**Task requirements**
Go through the data below and repeat it exactly, skipping each picture.

**Input data**
================================

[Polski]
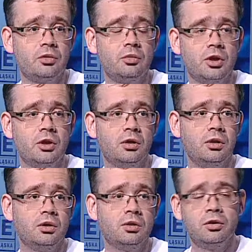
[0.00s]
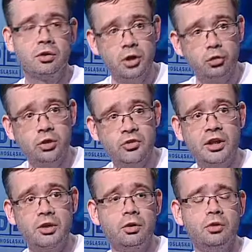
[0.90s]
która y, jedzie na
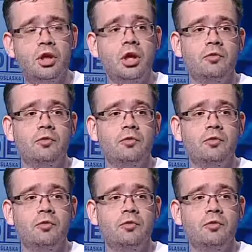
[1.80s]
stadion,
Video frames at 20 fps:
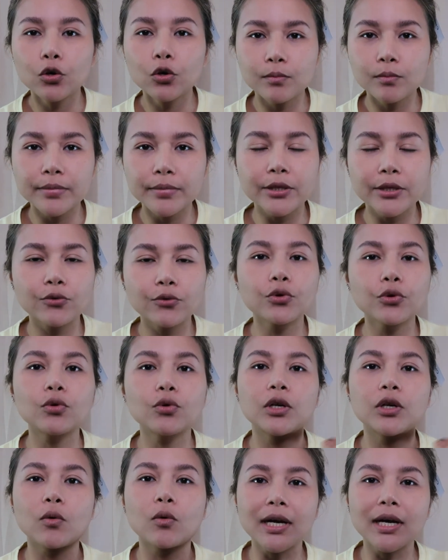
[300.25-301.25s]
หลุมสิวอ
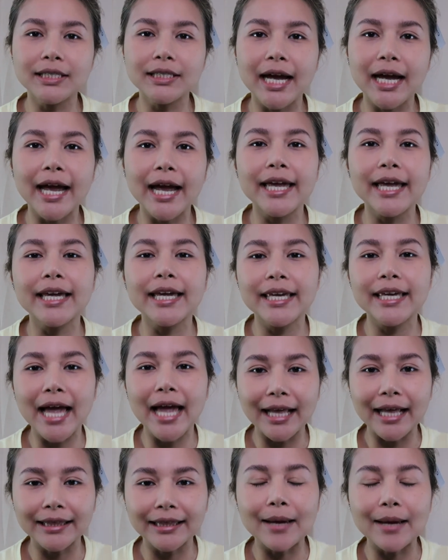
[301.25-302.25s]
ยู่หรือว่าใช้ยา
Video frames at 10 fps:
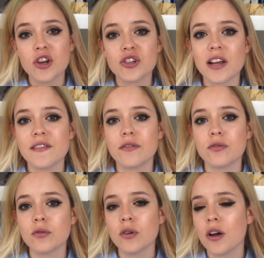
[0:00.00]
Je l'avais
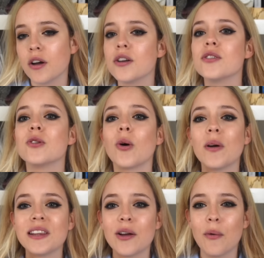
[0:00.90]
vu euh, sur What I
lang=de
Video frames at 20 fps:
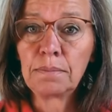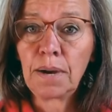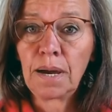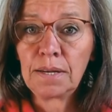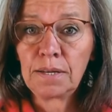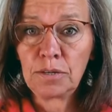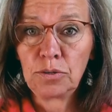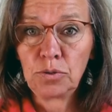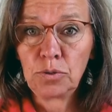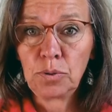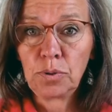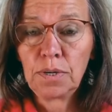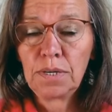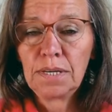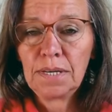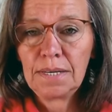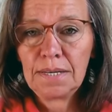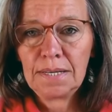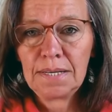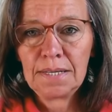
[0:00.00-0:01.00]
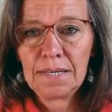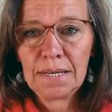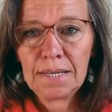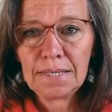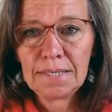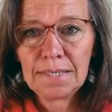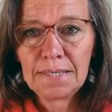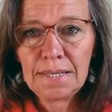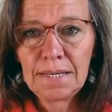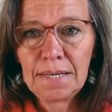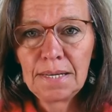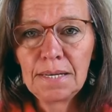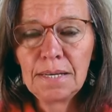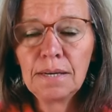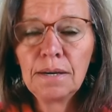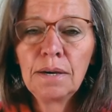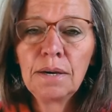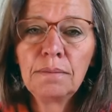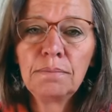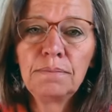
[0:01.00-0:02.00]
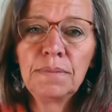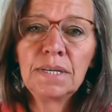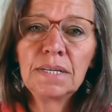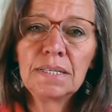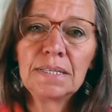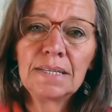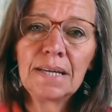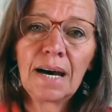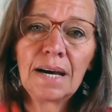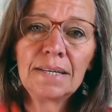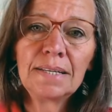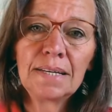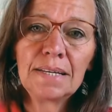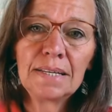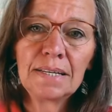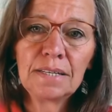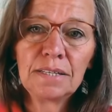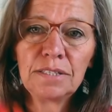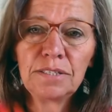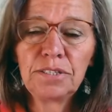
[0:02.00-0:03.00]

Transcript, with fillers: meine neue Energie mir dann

================================

**Response to this task**
[Polski]
[0.00s]
[0.90s]
która y, jedzie na
[1.80s]
stadion,
Video frames at 20 fps:
[300.25-301.25s]
หลุมสิวอ
[301.25-302.25s]
ยู่หรือว่าใช้ยา
Video frames at 10 fps:
[0:00.00]
Je l'avais
[0:00.90]
vu euh, sur What I
lang=de
Video frames at 20 fps:
[0:00.00-0:01.00]
[0:01.00-0:02.00]
[0:02.00-0:03.00]

Transcript, with fillers: meine neue Energie mir dann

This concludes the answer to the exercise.